Records from a dataset:
----

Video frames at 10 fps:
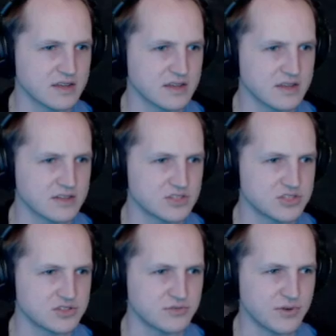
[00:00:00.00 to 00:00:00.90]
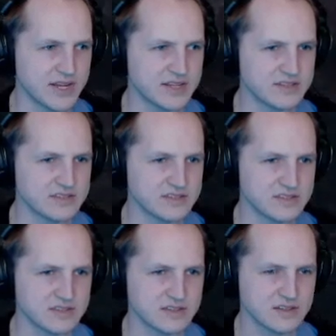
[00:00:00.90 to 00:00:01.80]
it should raise
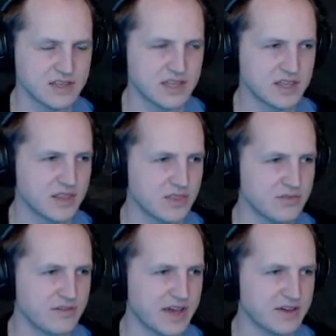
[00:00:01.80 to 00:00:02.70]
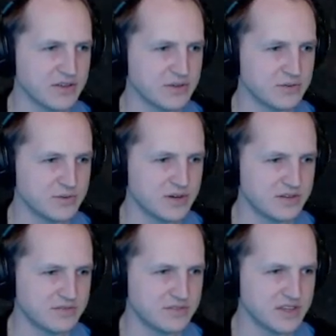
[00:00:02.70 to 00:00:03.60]
the value
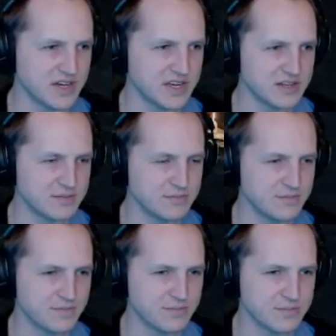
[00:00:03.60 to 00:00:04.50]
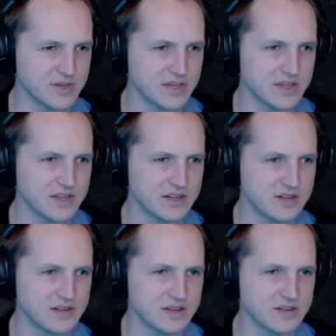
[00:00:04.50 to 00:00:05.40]
of the item being hidden.
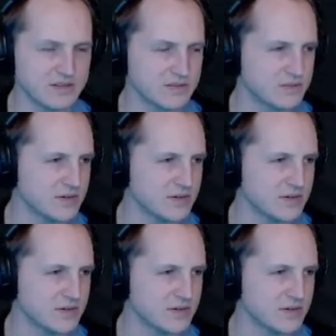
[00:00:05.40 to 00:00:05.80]
I don't know why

----

* [Task item] Reproduce the final stretch of lines exactly: the line containing "[00:00:02.70 to 00:00:03.60]" through the last line of the data, both included. Pictures do not belong in the copy.

* [The answer]
[00:00:02.70 to 00:00:03.60]
the value
[00:00:03.60 to 00:00:04.50]
[00:00:04.50 to 00:00:05.40]
of the item being hidden.
[00:00:05.40 to 00:00:05.80]
I don't know why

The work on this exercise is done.